While clinicians working in the ICU experienced burnout symptoms during COVID-19, several were associated with “moral distress,” such as scarcity of resources and not working with qualified colleagues, a researcher said.
Moral distress from scarcity of time, personnel, and resources, as well as from unsafe colleagues, were significantly associated with burnout symptoms in ICU clinicians, such as emotional exhaustion, depersonalization, and reduced feeling of personal accomplishment, reported Niek Kok, MSc, a PhD candidate at Radboud Institute for Health Sciences in Nijmegen, the Netherlands, at the Society of Critical Care Medicine (SCCM) virtual Critical Care Congress. The findings were simultaneously published in Critical Care Medicine.
While odds for nurses to have burnout symptoms were more than 2.5 times greater than for physicians, incidence of burnout among physicians rose significantly during the COVID-19 pandemic.
Kok noted while several studies measured prevalence of burnout among healthcare workers during COVID-19, none had a baseline measurement, allowing a “before/after” picture of clinician symptoms.

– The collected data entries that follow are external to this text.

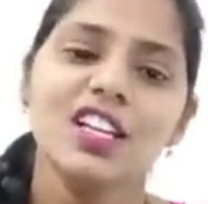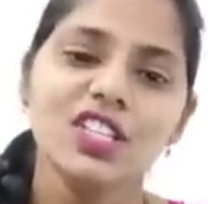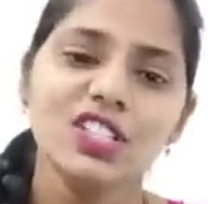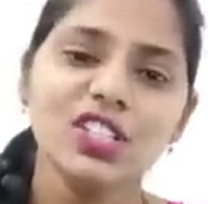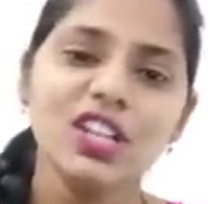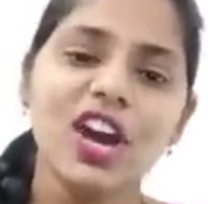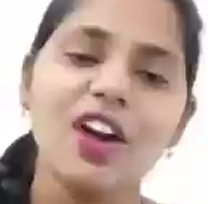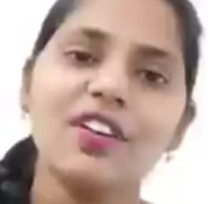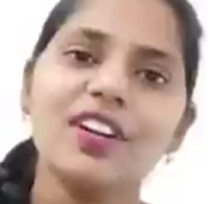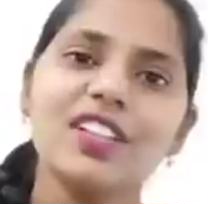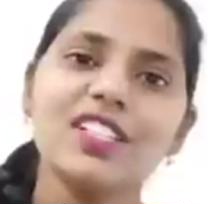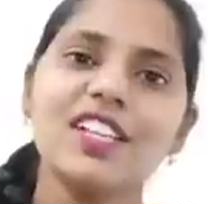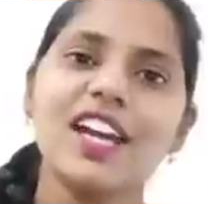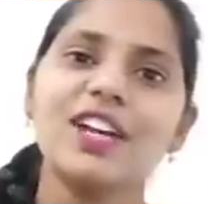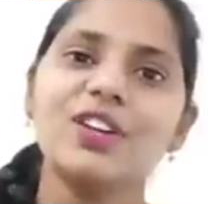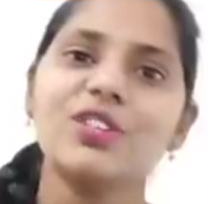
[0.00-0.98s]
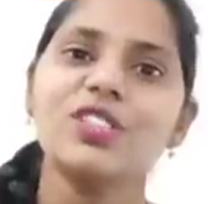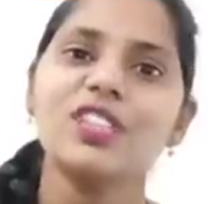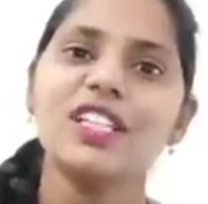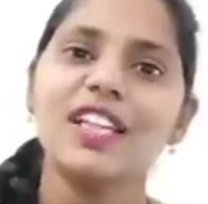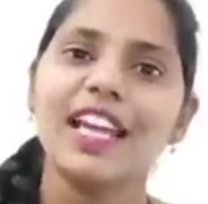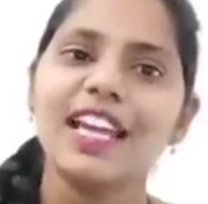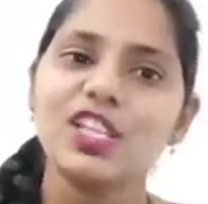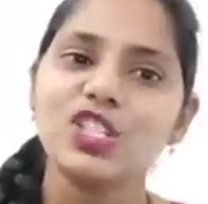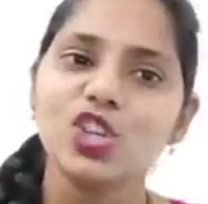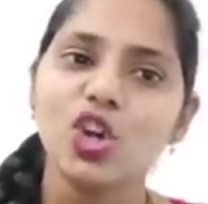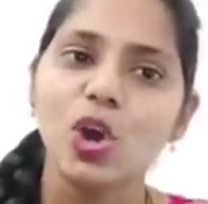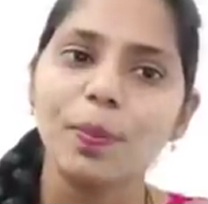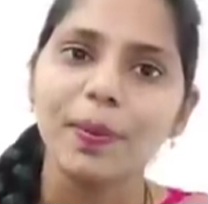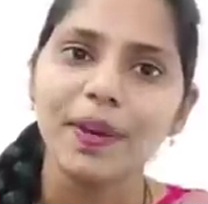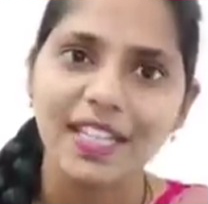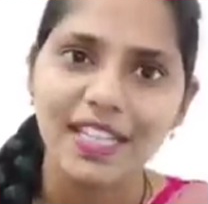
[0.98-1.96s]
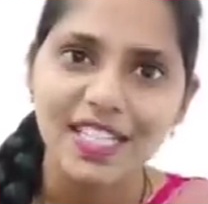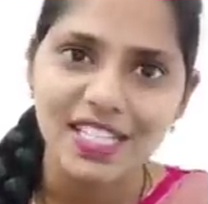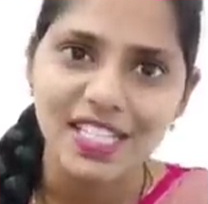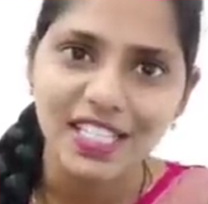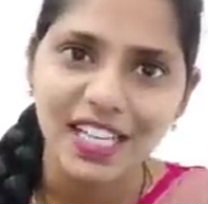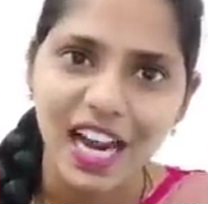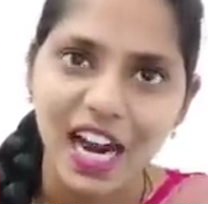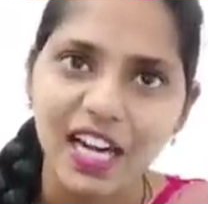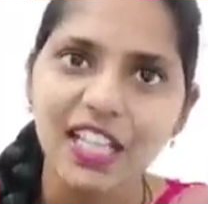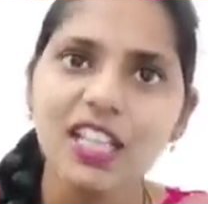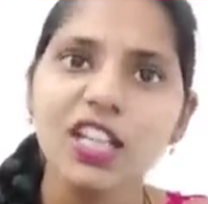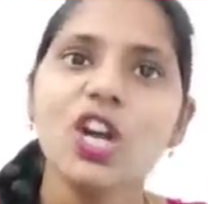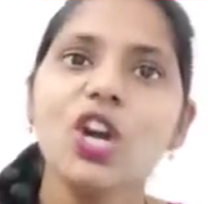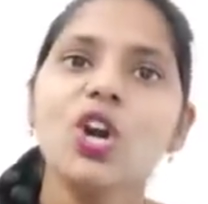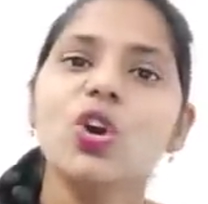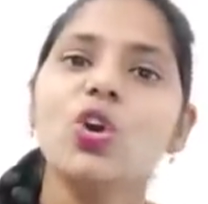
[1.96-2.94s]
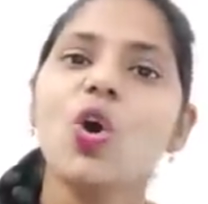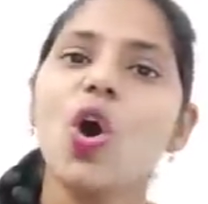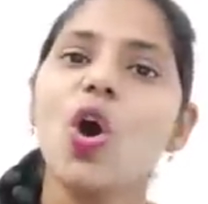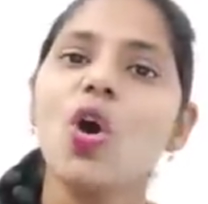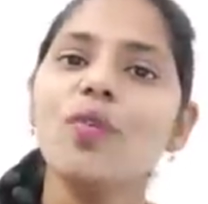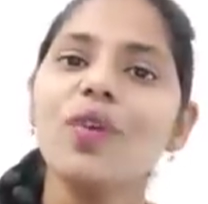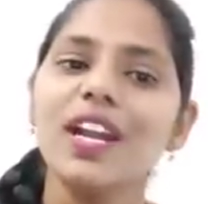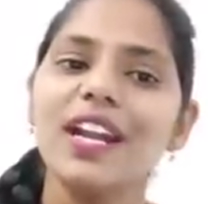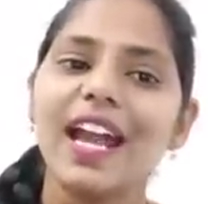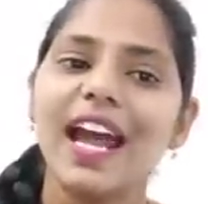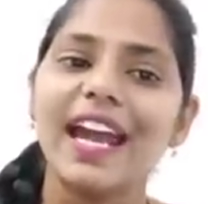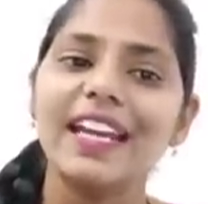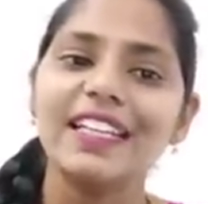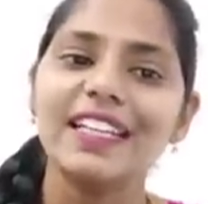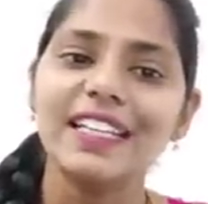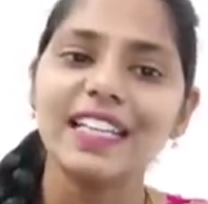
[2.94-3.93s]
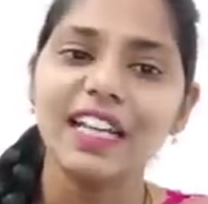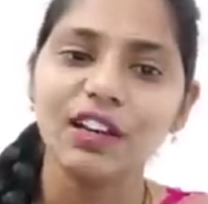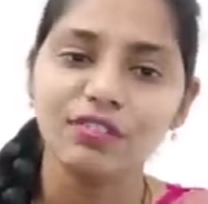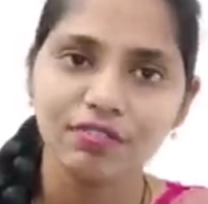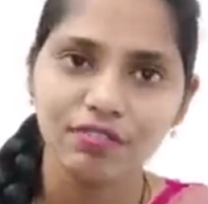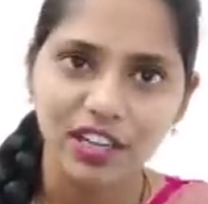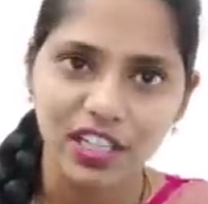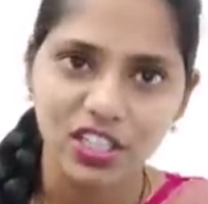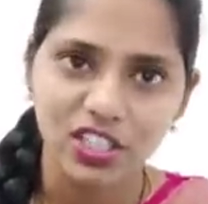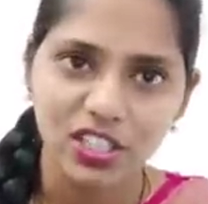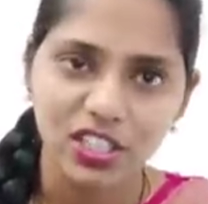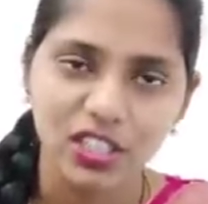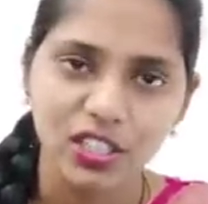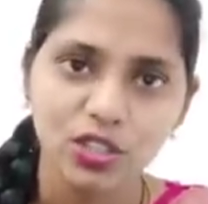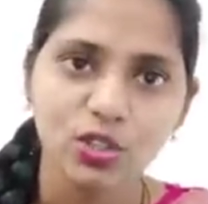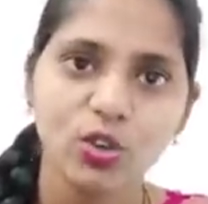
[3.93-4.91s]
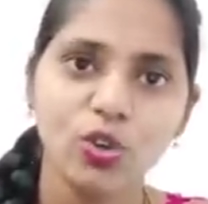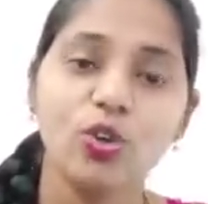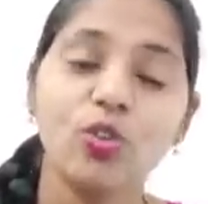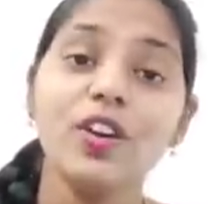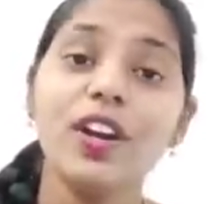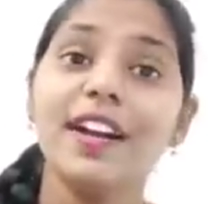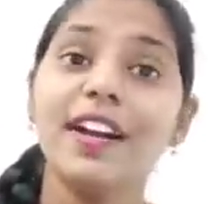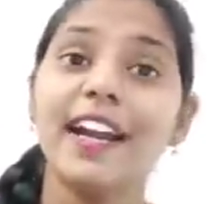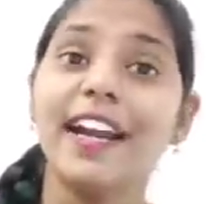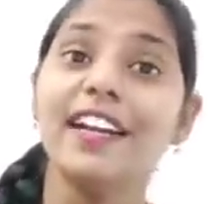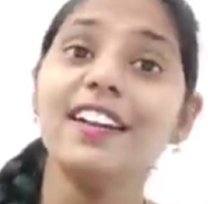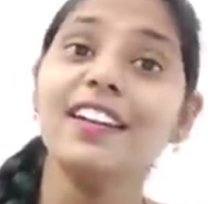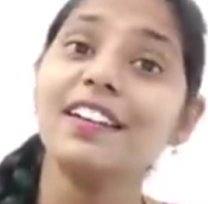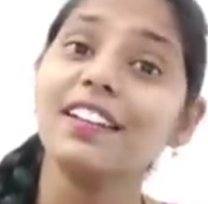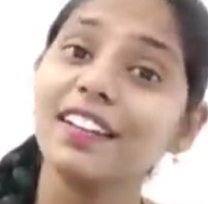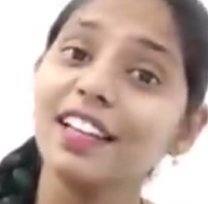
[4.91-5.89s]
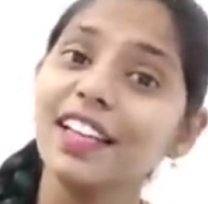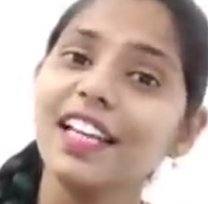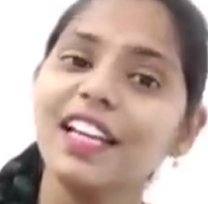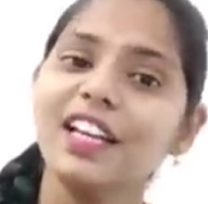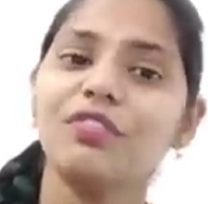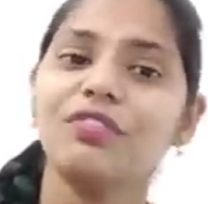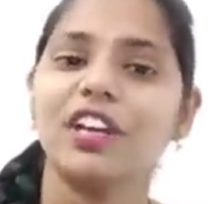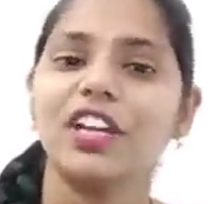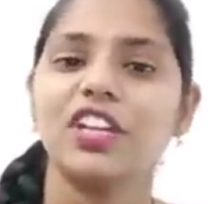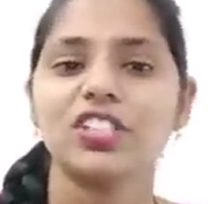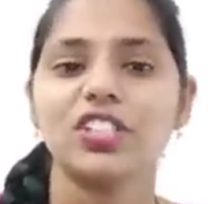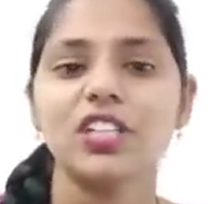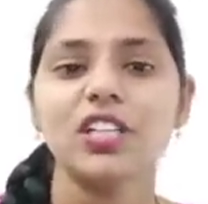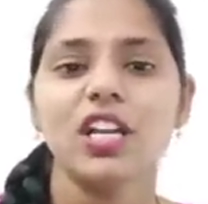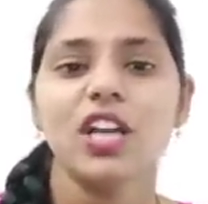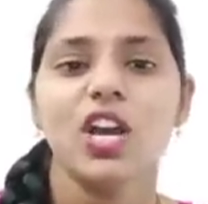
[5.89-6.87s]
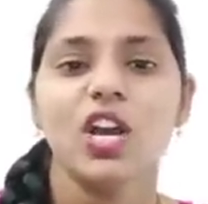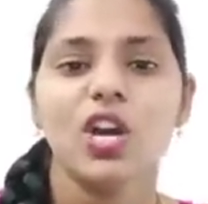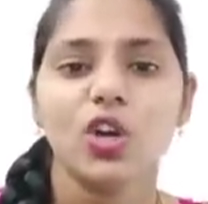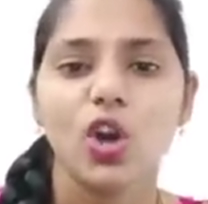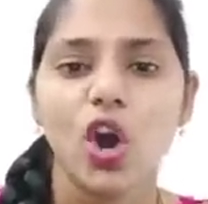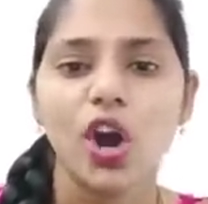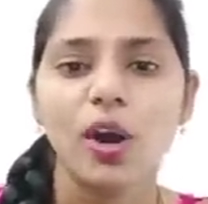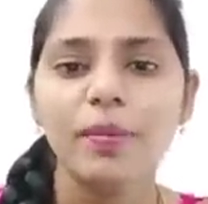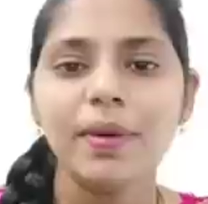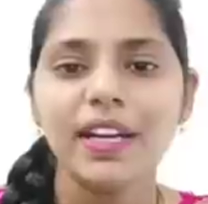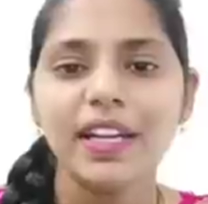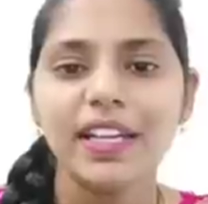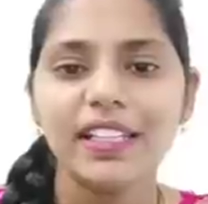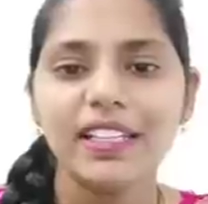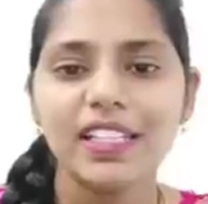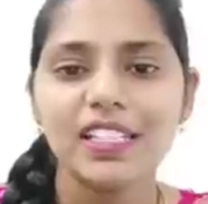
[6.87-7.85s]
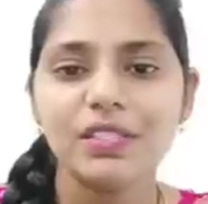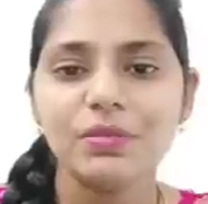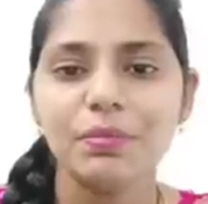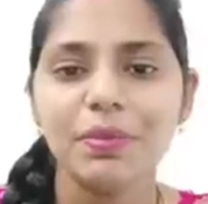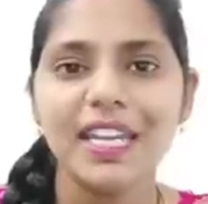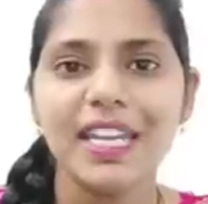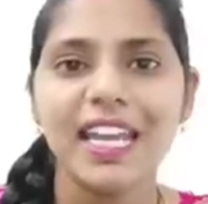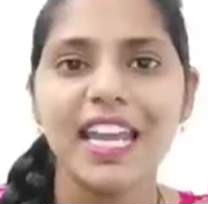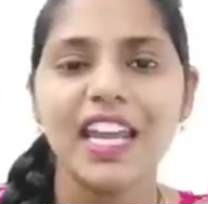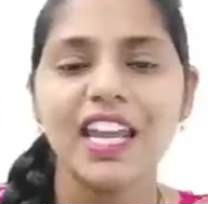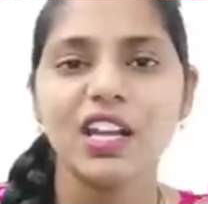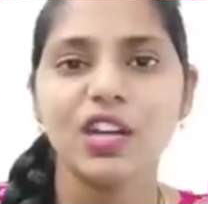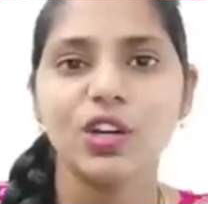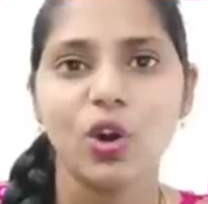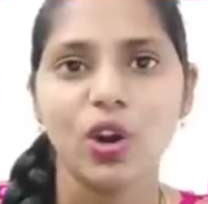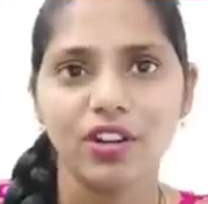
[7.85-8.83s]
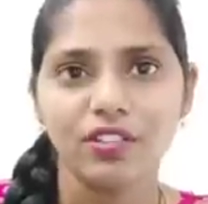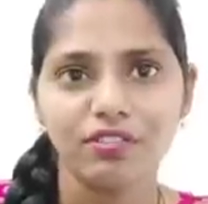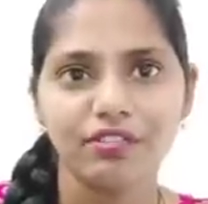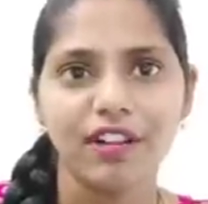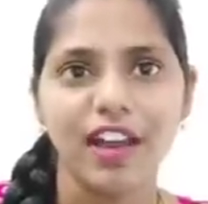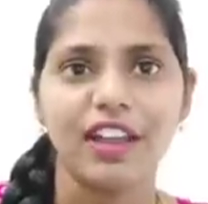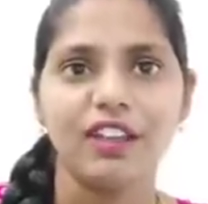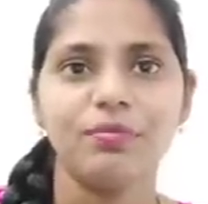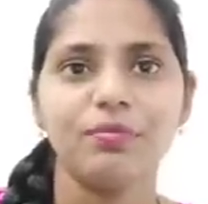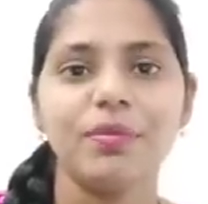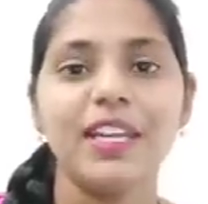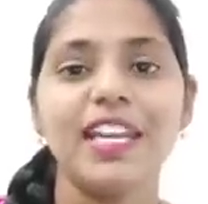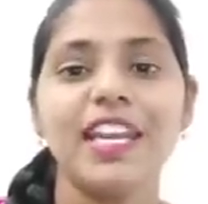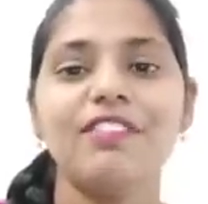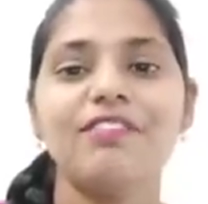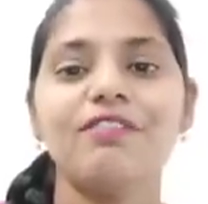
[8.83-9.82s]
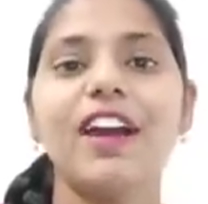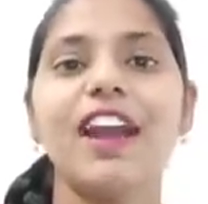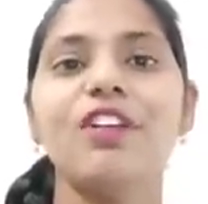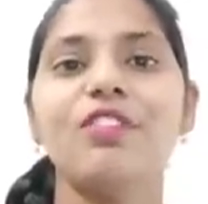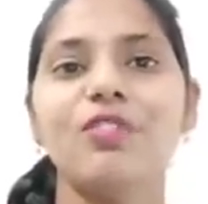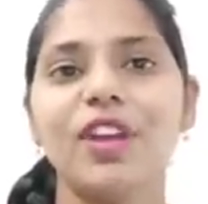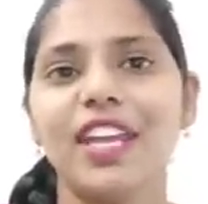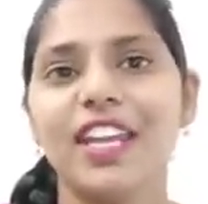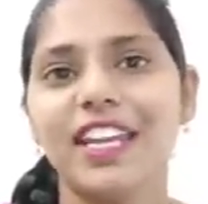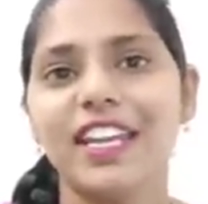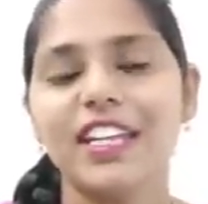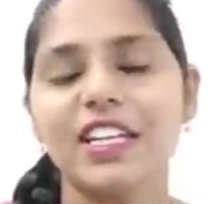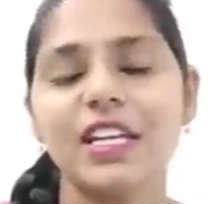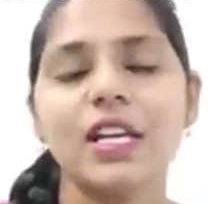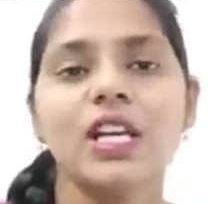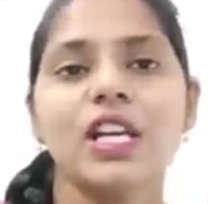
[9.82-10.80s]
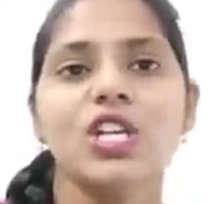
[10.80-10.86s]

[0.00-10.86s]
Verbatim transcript: So now let us try to see next topic it is regarding COVID-19 infection, COVID-19 reinfection common in this BA.5, BA5 variant.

“Simple prevalence estimates don’t tell us anything about how burnout symptoms develop in ICU professionals over time,” he said. “We cannot predict a disruptive event like the COVID-19 pandemic, so it’s hard to time a baseline measurement like this.”
Fortunately, Kok’s group had a baseline measurement, as they surveyed ICU professionals about burnout in December 2019, just before the pandemic hit. They then followed up with a survey in May-June 2020 of the same ICU professionals to see how “burnout symptoms develop over time,” Kok said.
Overall, 252 ICU professionals in a university medical center and a large teaching hospital in the Netherlands responded to the survey in December, and 233 in June, for a response rate above 50% each time, with 153 overlapping. Of these, 21% were physicians and 79% were nurses. In June, 56% of respondents said they worked overtime, and 88% said they worked in a COVID unit.
Not surprisingly, 36% of respondents said they experienced burnout symptoms in June 2020 versus 23% in December 2019. Interestingly, the prevalence of burnout symptoms increased, with the percentage more than doubling among physicians from December to June (13.2% vs 28.6%, respectively).
Incidence of burnout also increased dramatically with 26.6% of physicians who did not report burnout symptoms in December reporting them in June. This incidence was higher than in nurses (21.7%).
The authors also measured “moral distress,” which Kok defined as “where professionals know the right thing to do, but are prevented from doing so.”
Among those surveyed, scarcity of time, personnel, and resources was the most morally distressing situation in June. When compared with December, there were significant increases among those who thought a colleague was perceived as not skilled enough and a colleague believed to act unsafe.
“We believe this has to do with recruitment of personnel from outside ICU wards because of the shortage of ICU nurses,” Kok said.
Kok said moral distress clearly plays a role in the development of burnout symptoms, so it is “highly important” to address it through peer supports and ethics committees, though more research is needed to assess this issue as the pandemic continues to progress, he noted.
The study was supported by ZonMw.
Kok disclosed no relevant relationships with industry. Coo-authors disclosed support from the Netherlands Organization for Health Research and Development/National Health Care Institute and the Dutch Cancer Society.